=== Begin Enclosure ===

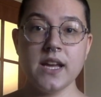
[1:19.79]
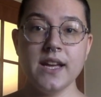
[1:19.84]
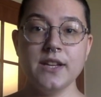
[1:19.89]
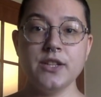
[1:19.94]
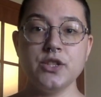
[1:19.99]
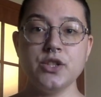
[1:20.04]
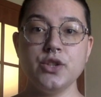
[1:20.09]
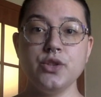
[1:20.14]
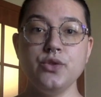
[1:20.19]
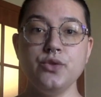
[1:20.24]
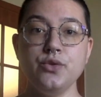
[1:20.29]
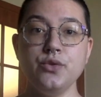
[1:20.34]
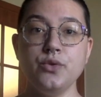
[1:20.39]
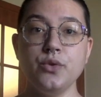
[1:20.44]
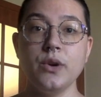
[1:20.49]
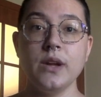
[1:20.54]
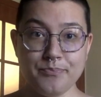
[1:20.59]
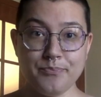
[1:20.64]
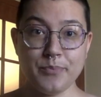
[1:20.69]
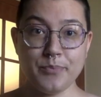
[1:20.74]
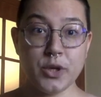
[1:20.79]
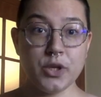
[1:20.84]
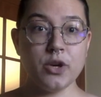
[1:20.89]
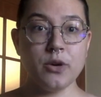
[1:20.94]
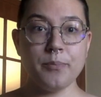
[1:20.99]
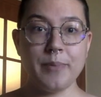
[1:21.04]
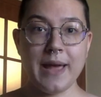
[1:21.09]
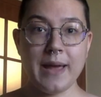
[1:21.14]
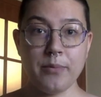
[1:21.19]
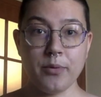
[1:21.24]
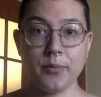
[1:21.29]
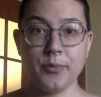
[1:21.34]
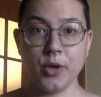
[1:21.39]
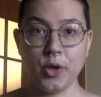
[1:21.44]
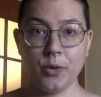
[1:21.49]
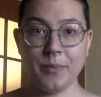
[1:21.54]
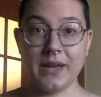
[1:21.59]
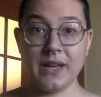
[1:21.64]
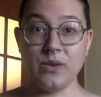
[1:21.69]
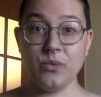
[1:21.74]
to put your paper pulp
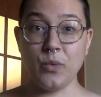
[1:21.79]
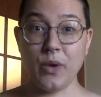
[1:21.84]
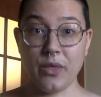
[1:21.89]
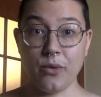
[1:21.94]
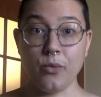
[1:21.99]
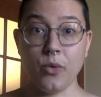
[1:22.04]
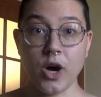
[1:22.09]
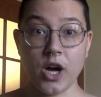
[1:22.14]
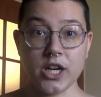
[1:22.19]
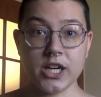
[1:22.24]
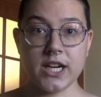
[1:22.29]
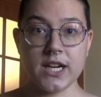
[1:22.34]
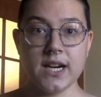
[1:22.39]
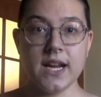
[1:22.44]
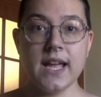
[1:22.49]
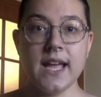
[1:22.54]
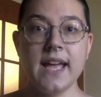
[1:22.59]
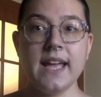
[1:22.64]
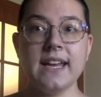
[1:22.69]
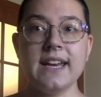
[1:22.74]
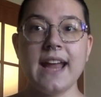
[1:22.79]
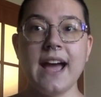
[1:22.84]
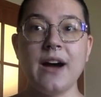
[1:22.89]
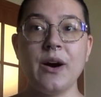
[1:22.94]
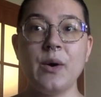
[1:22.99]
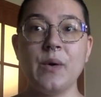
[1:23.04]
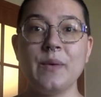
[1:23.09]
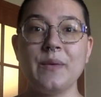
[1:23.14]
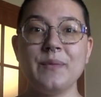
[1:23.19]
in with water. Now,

=== End Enclosure ===

▶ **What needs to be done**
Leaving out the pictures, print every record exactly as written.

▶ **Exercise response**
[1:19.79]
[1:19.84]
[1:19.89]
[1:19.94]
[1:19.99]
[1:20.04]
[1:20.09]
[1:20.14]
[1:20.19]
[1:20.24]
[1:20.29]
[1:20.34]
[1:20.39]
[1:20.44]
[1:20.49]
[1:20.54]
[1:20.59]
[1:20.64]
[1:20.69]
[1:20.74]
[1:20.79]
[1:20.84]
[1:20.89]
[1:20.94]
[1:20.99]
[1:21.04]
[1:21.09]
[1:21.14]
[1:21.19]
[1:21.24]
[1:21.29]
[1:21.34]
[1:21.39]
[1:21.44]
[1:21.49]
[1:21.54]
[1:21.59]
[1:21.64]
[1:21.69]
[1:21.74]
to put your paper pulp
[1:21.79]
[1:21.84]
[1:21.89]
[1:21.94]
[1:21.99]
[1:22.04]
[1:22.09]
[1:22.14]
[1:22.19]
[1:22.24]
[1:22.29]
[1:22.34]
[1:22.39]
[1:22.44]
[1:22.49]
[1:22.54]
[1:22.59]
[1:22.64]
[1:22.69]
[1:22.74]
[1:22.79]
[1:22.84]
[1:22.89]
[1:22.94]
[1:22.99]
[1:23.04]
[1:23.09]
[1:23.14]
[1:23.19]
in with water. Now,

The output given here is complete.